Chair Joe Gravalese said two affordable units at 291 Revere Street (control transferred from the Malden Redevelopment Authority) and units at 133 Salem will be advertised to prospective buyers. He proposed waiving the standard 1.5% administrative fee for sellers who work with the trust to list and verify buyer eligibility, and he proposed a small closing-cost assistance pool—initially $4,000—to help with mandatory filing and administrative fees associated with resale transactions.
Members questioned whether $4,000 would be sufficient given typical closing expenses. One board member suggested a per-transaction cap of $1,000 within a $4,000 pool; others argued $4,000 could be exhausted by a single transaction and proposed raising the pilot to $8,000–$10,000 if the budget allows. Gravalese recommended treating the fund as a pilot and not committing to annual replenishment until the board sees how often resales occur.
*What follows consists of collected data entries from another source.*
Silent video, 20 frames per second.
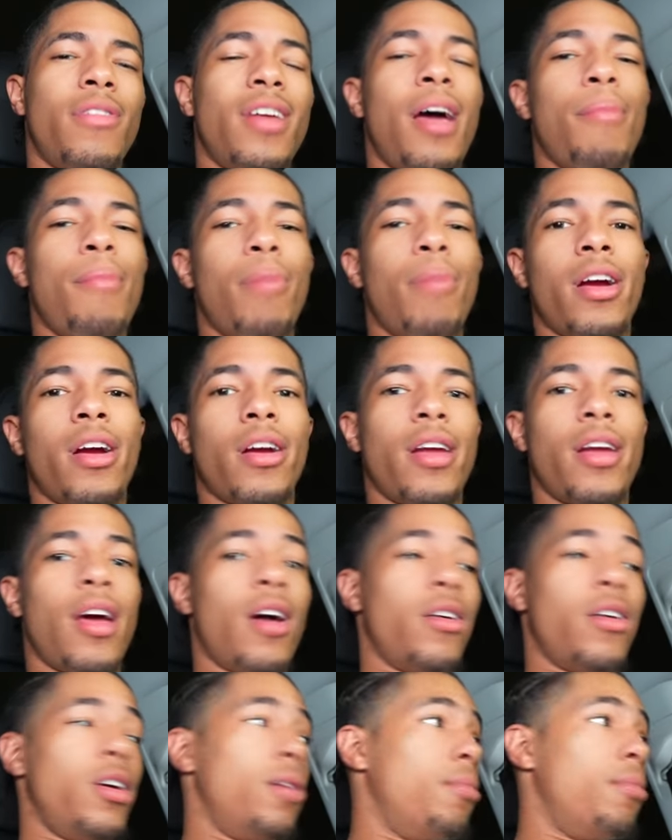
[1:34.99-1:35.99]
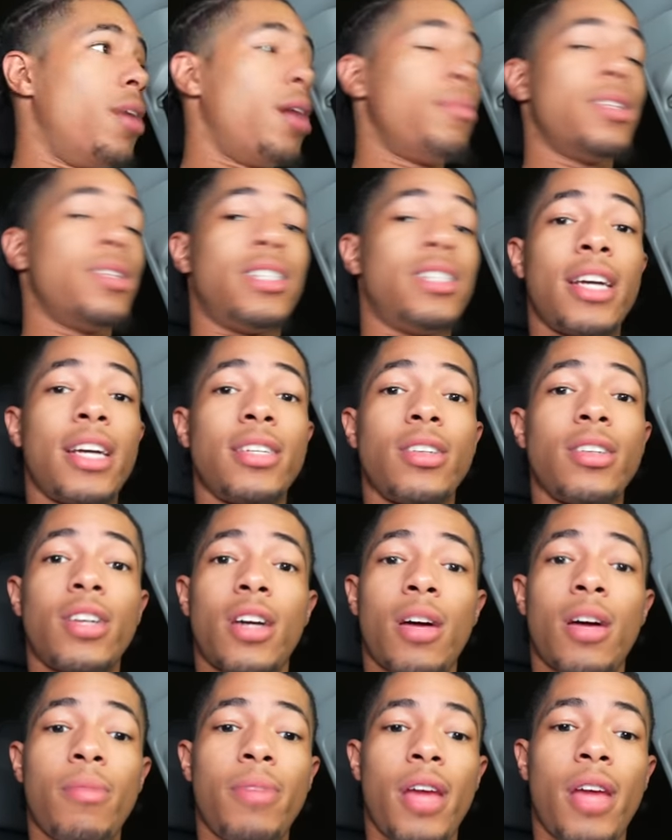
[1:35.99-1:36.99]
Not bring her down here, but I'ma text her to
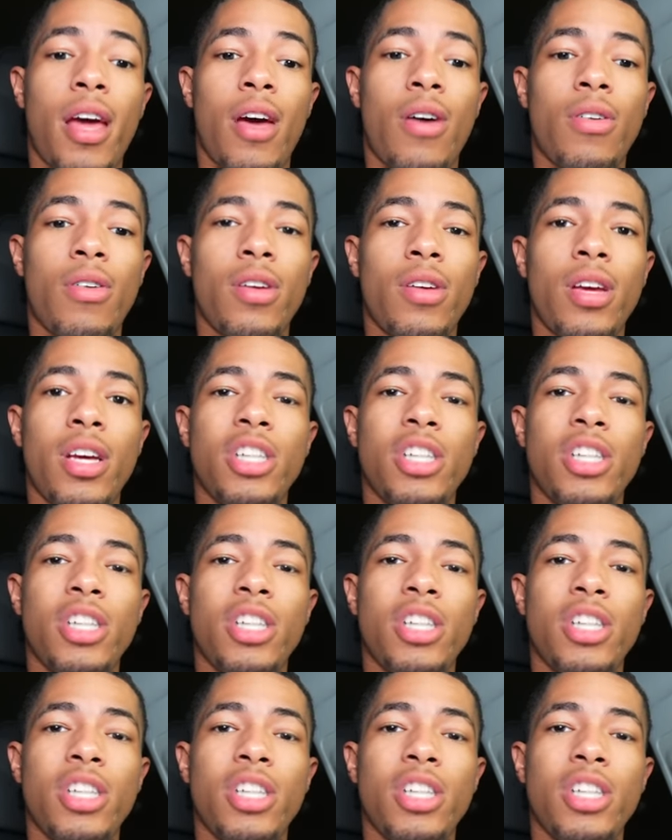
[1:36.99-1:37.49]
come down.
Rather than decide immediately, Gravalese moved to table the closing-costs policy and directed staff to research mandated fees and comparable programs in nearby municipalities (Malden, Chelsea, Everett) and return with suggested figures. The motion to table was seconded and the board had no objections.
The board also confirmed the trust will use a consolidated interest list to notify Revere residents when restricted units become available and will handle income verification and outreach to reduce transaction burden for sellers.
Next steps: staff will collect comparable closing-cost figures from neighboring cities and return with recommendations on pool size and per-transaction limits.